## ASSIGNMENT
Copy out each line of the entries below in which the string "with" appears.

Segment Start: DATA SHOWN

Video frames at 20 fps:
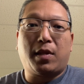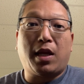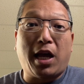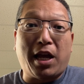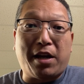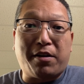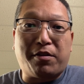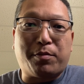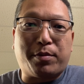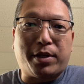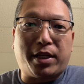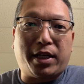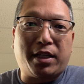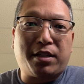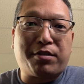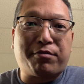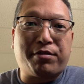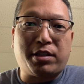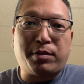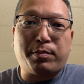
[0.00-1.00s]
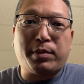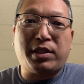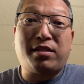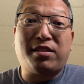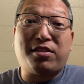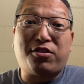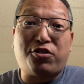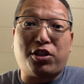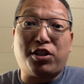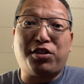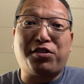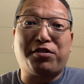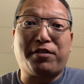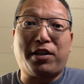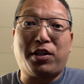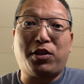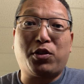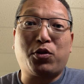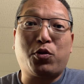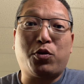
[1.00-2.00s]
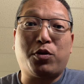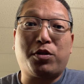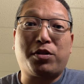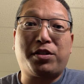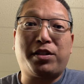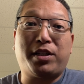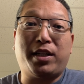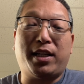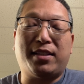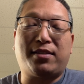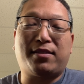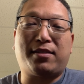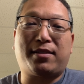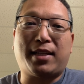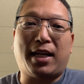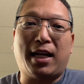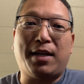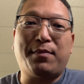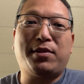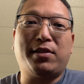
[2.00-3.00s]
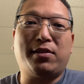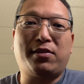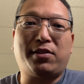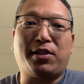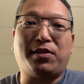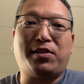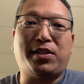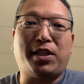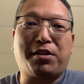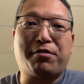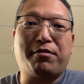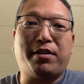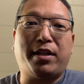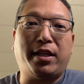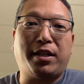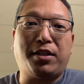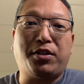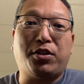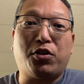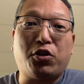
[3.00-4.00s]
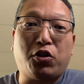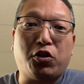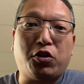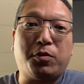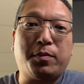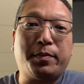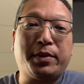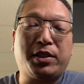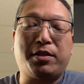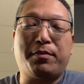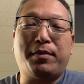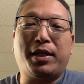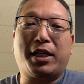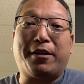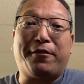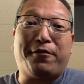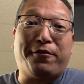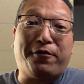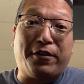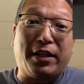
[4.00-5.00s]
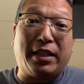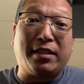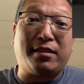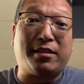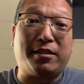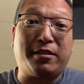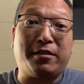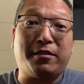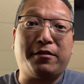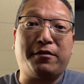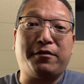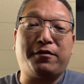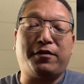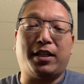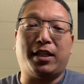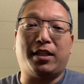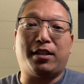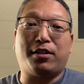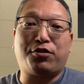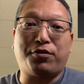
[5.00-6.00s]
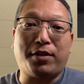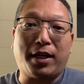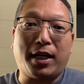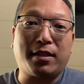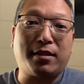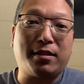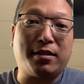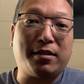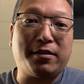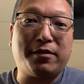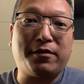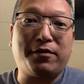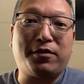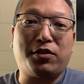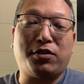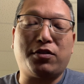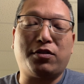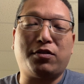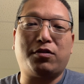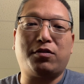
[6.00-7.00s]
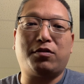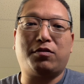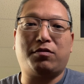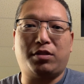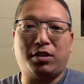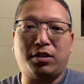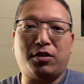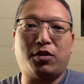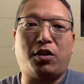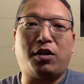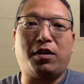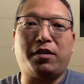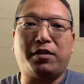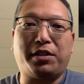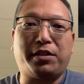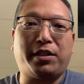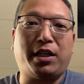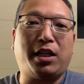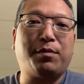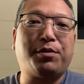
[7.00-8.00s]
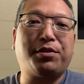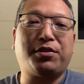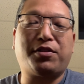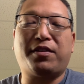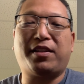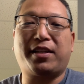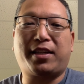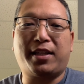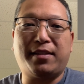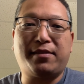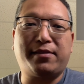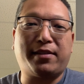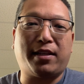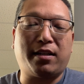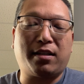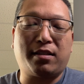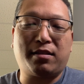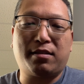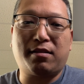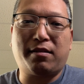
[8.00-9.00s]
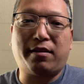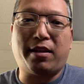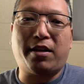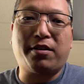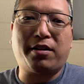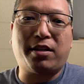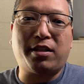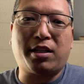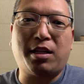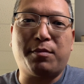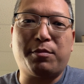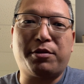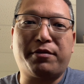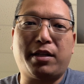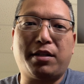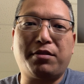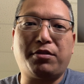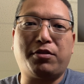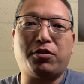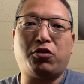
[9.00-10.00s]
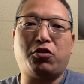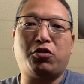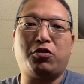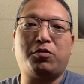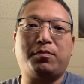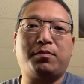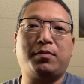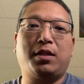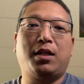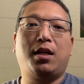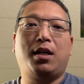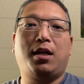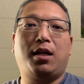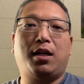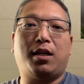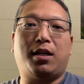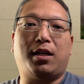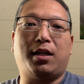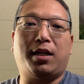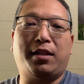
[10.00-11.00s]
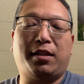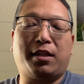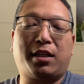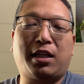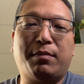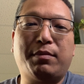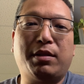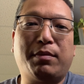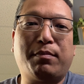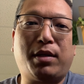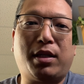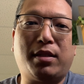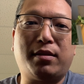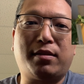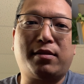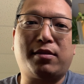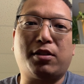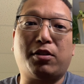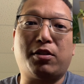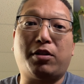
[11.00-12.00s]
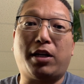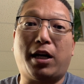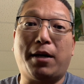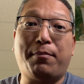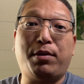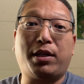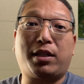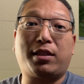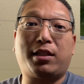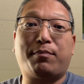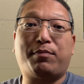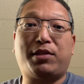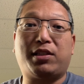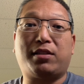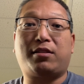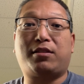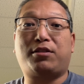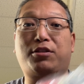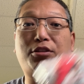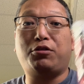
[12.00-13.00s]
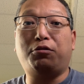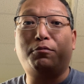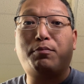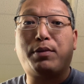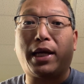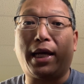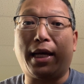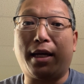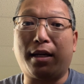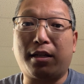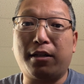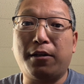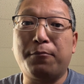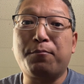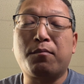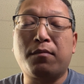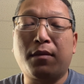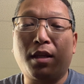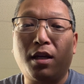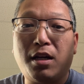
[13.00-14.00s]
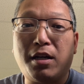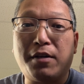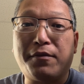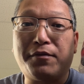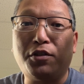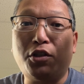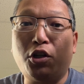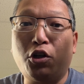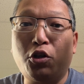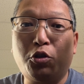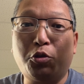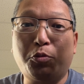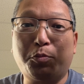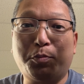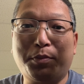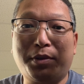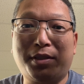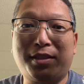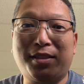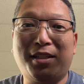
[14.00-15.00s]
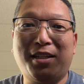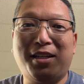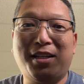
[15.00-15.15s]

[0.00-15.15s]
Hi everybody, Christmas is just around the corner. It's time to start decorating your homes to make it festive and attractive to, you know, all your neighbors, all the kids that are going to come around your home in the coming months. So I picked up this 2-pack of gnomes.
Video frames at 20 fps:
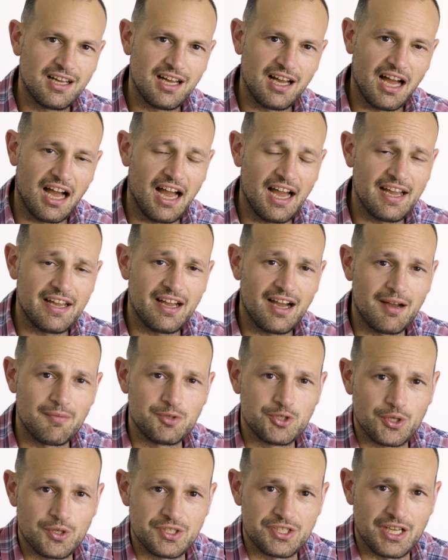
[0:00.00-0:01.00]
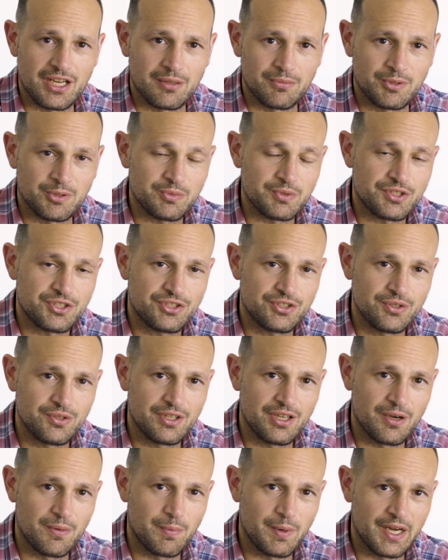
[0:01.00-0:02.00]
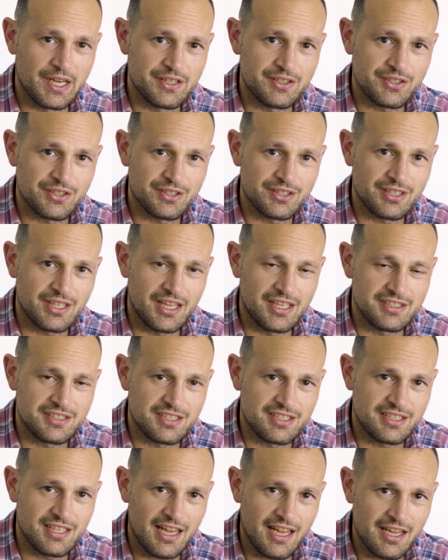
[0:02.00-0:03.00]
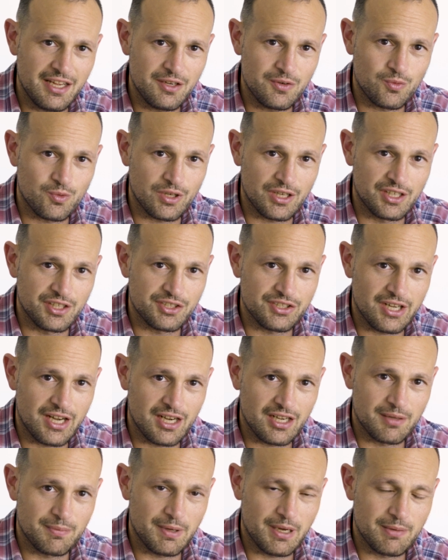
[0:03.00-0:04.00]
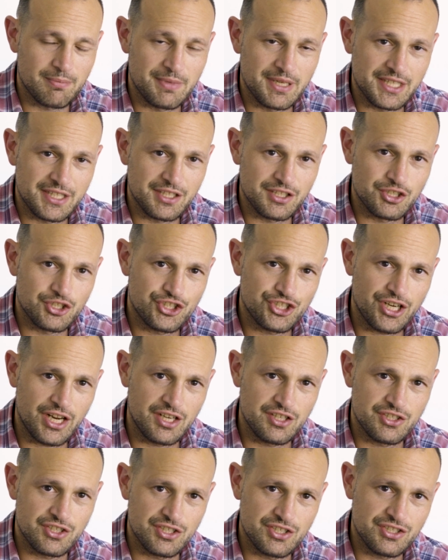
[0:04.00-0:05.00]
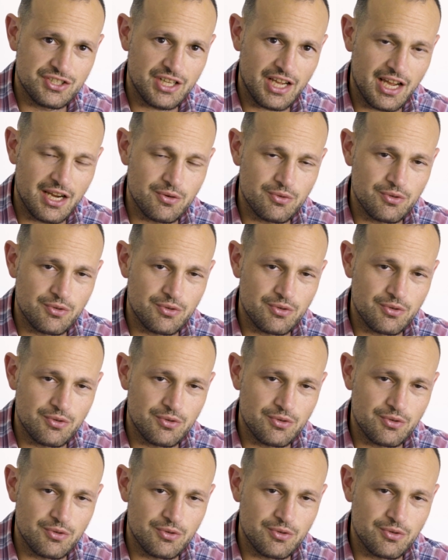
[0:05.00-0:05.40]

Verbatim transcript: Hi, I'm George Edelman with StudioBinder, and today we're going to talk about making changes and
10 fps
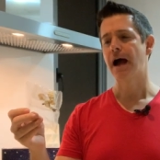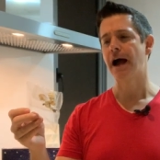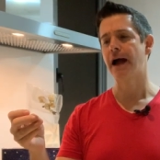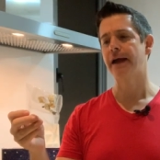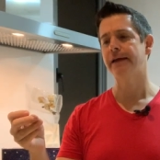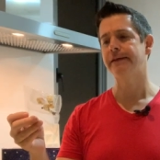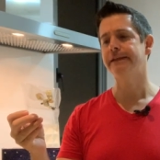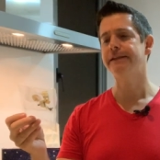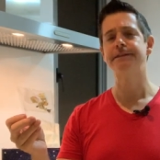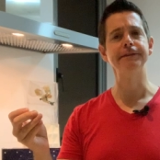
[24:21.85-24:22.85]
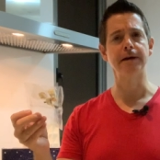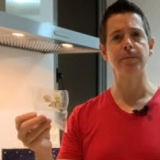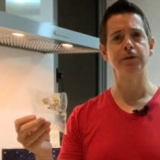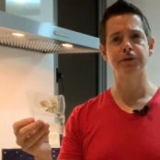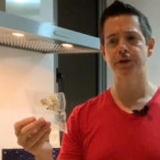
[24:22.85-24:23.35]
I need to
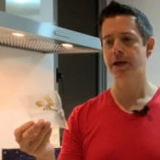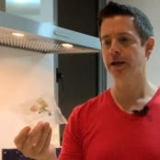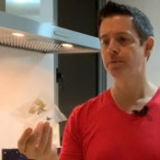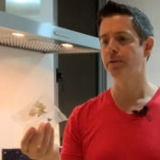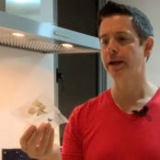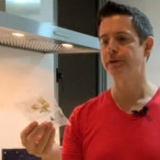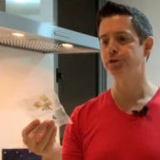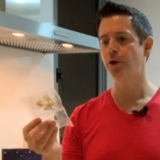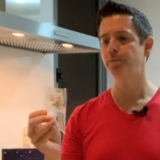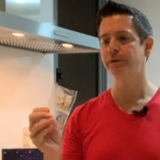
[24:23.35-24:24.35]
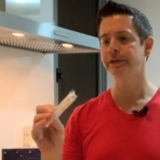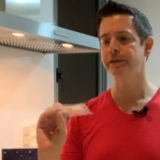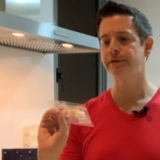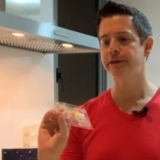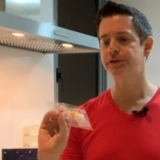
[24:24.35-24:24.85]
double check, but I don't
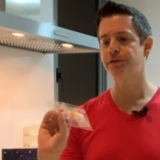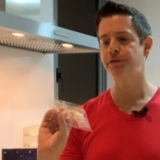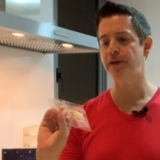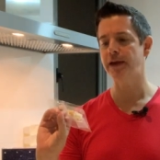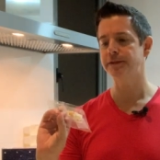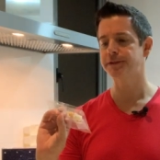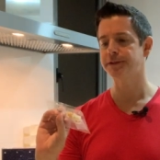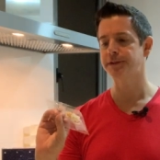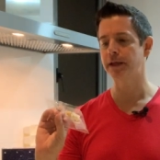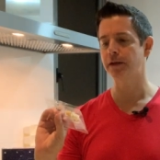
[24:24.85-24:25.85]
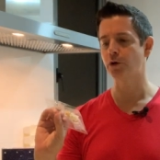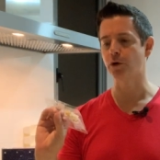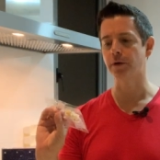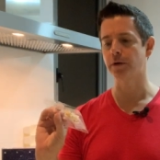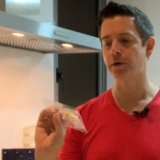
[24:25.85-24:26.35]
believe his face is in,
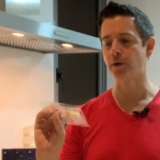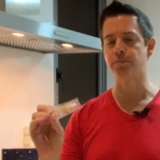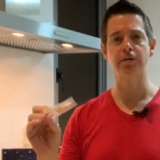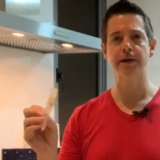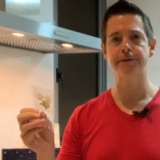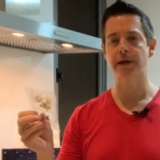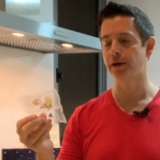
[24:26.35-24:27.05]
or, or print.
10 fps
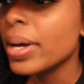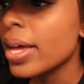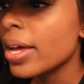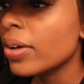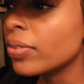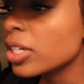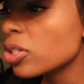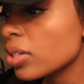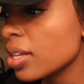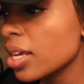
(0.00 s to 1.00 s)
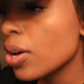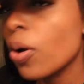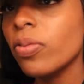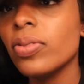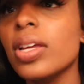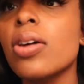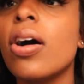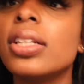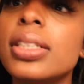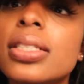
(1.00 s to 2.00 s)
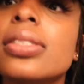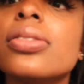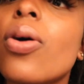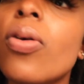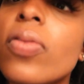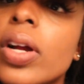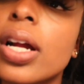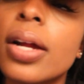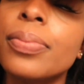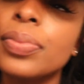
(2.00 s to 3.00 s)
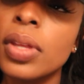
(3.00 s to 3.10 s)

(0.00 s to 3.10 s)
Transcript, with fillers: but eventually, hopefully, all of this is over,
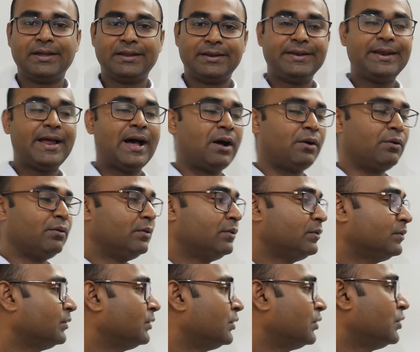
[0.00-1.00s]
Now,
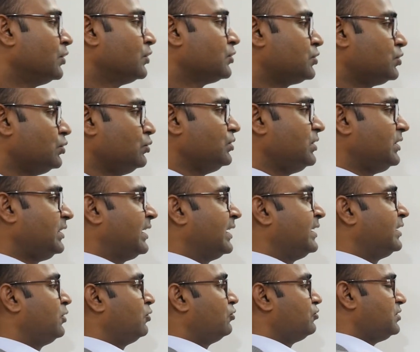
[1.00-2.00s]
so the
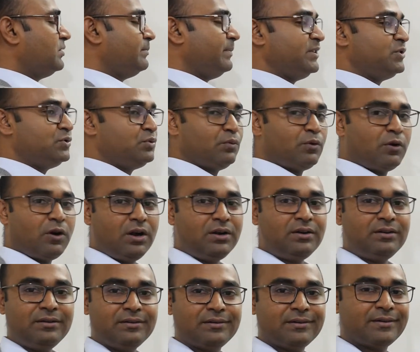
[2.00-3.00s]
conclusion means
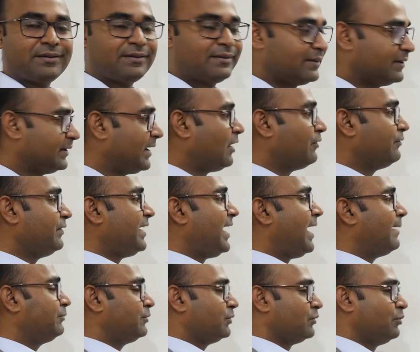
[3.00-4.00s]
what? Now we
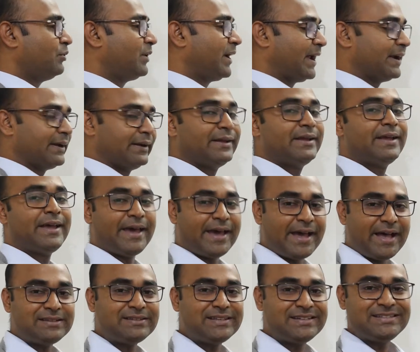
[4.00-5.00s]
have to look at,
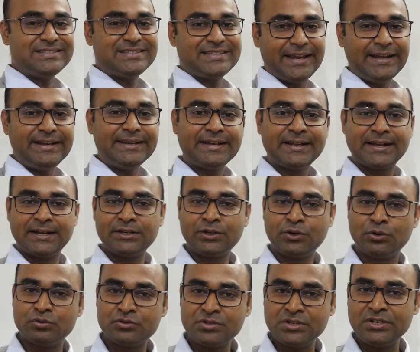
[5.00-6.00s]
as I said,
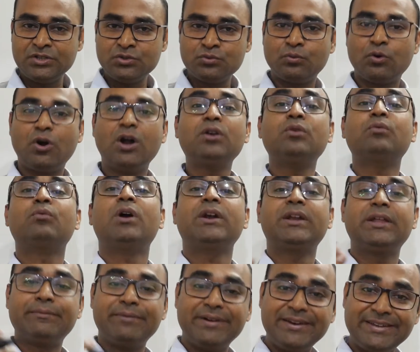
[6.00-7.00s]
conclusion is what?
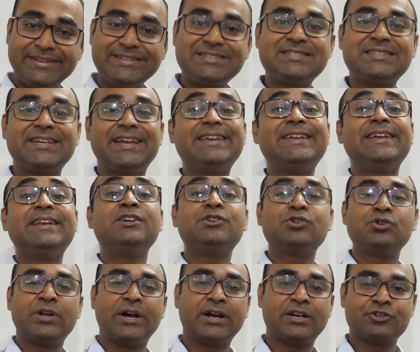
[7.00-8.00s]
Whatever is said in
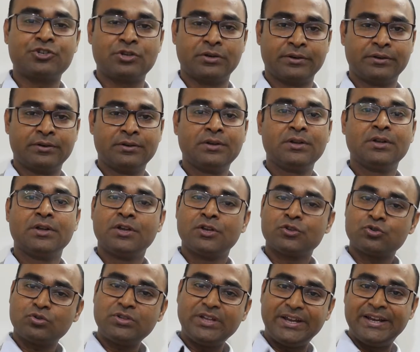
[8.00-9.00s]
introduction.
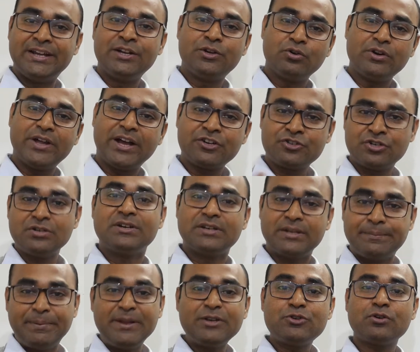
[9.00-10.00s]
So the introduction,
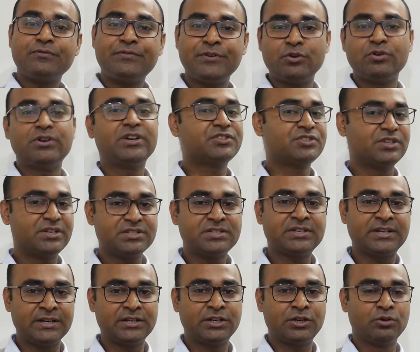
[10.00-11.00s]
repeat of introduction is
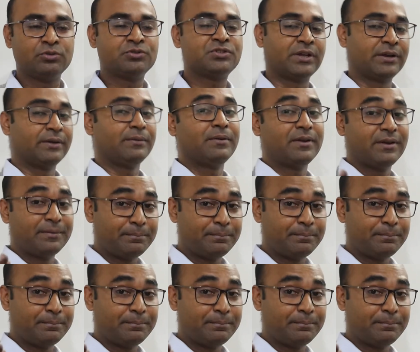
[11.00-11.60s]
conclusion.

Segment End: DATA SHOWN

## YOUR SOLUTION
Verbatim transcript: Hi, I'm George Edelman with StudioBinder, and today we're going to talk about making changes and
Transcript, with fillers: but eventually, hopefully, all of this is over,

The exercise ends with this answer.